##### DATA RECORDS

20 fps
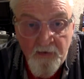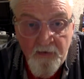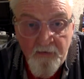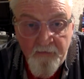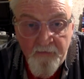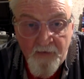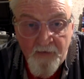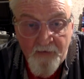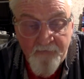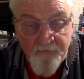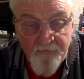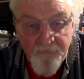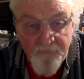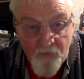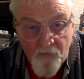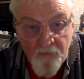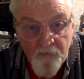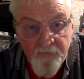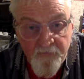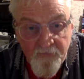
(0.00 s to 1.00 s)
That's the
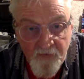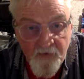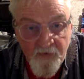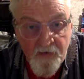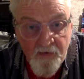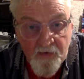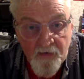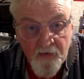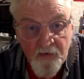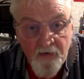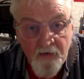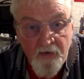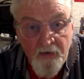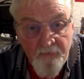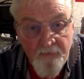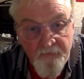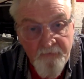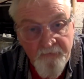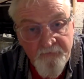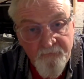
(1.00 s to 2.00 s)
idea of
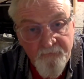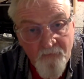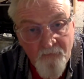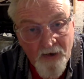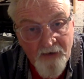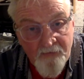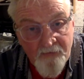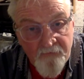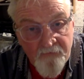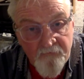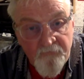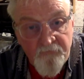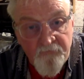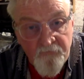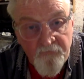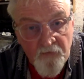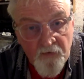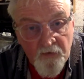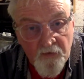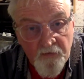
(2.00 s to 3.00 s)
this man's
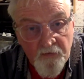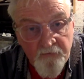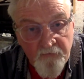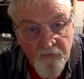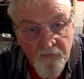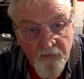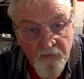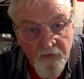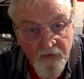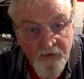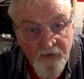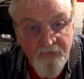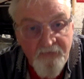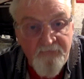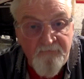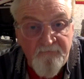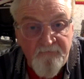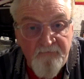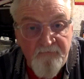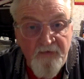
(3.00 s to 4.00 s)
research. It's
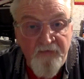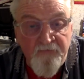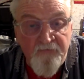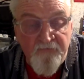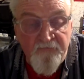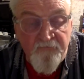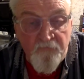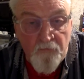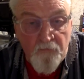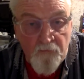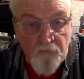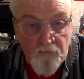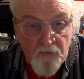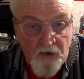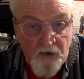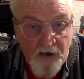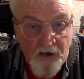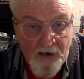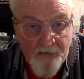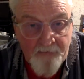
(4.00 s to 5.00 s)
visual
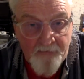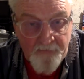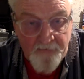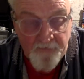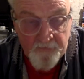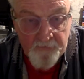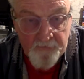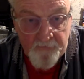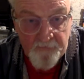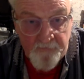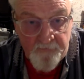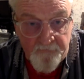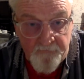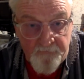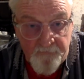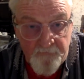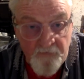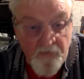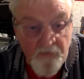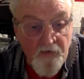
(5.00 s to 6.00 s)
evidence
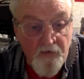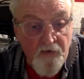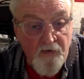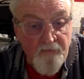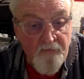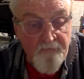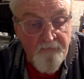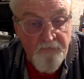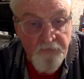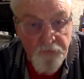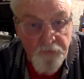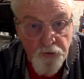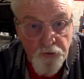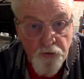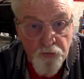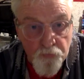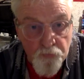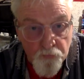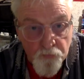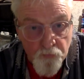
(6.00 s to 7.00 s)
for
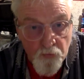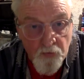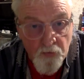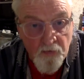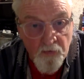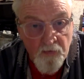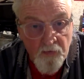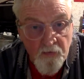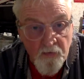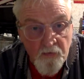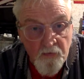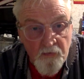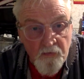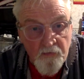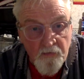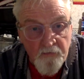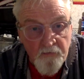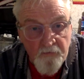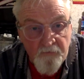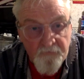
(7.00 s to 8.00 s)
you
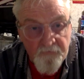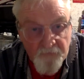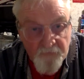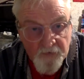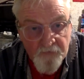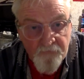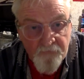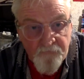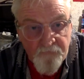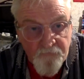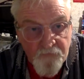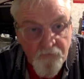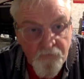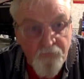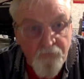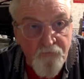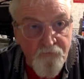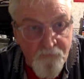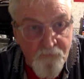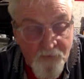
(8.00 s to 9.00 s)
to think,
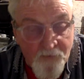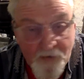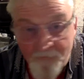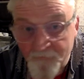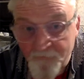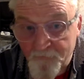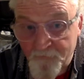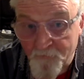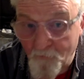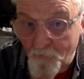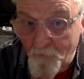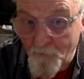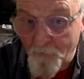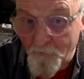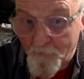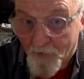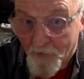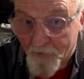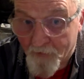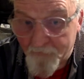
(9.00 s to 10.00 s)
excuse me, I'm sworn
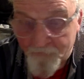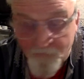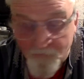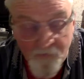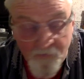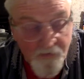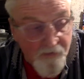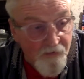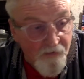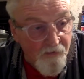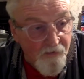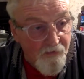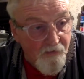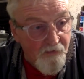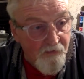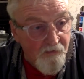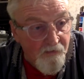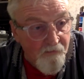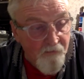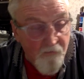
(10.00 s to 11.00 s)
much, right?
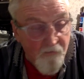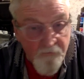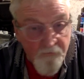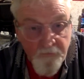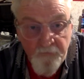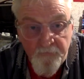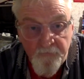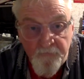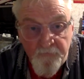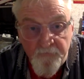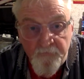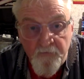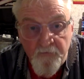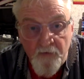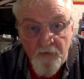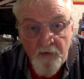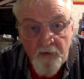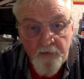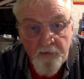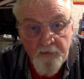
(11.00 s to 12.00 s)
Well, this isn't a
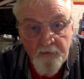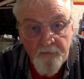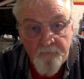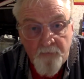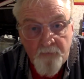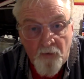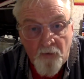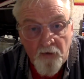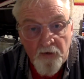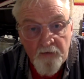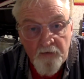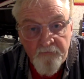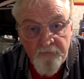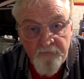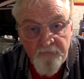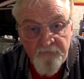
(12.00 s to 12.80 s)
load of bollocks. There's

##########

EXERCISE BRIEF =>
Your answer must be exactly the lines from the one with "(9.00 s to 10.00 s)" through the final line of the data, with no pictures in it.

WRITTEN ANSWER =>
(9.00 s to 10.00 s)
excuse me, I'm sworn
(10.00 s to 11.00 s)
much, right?
(11.00 s to 12.00 s)
Well, this isn't a
(12.00 s to 12.80 s)
load of bollocks. There's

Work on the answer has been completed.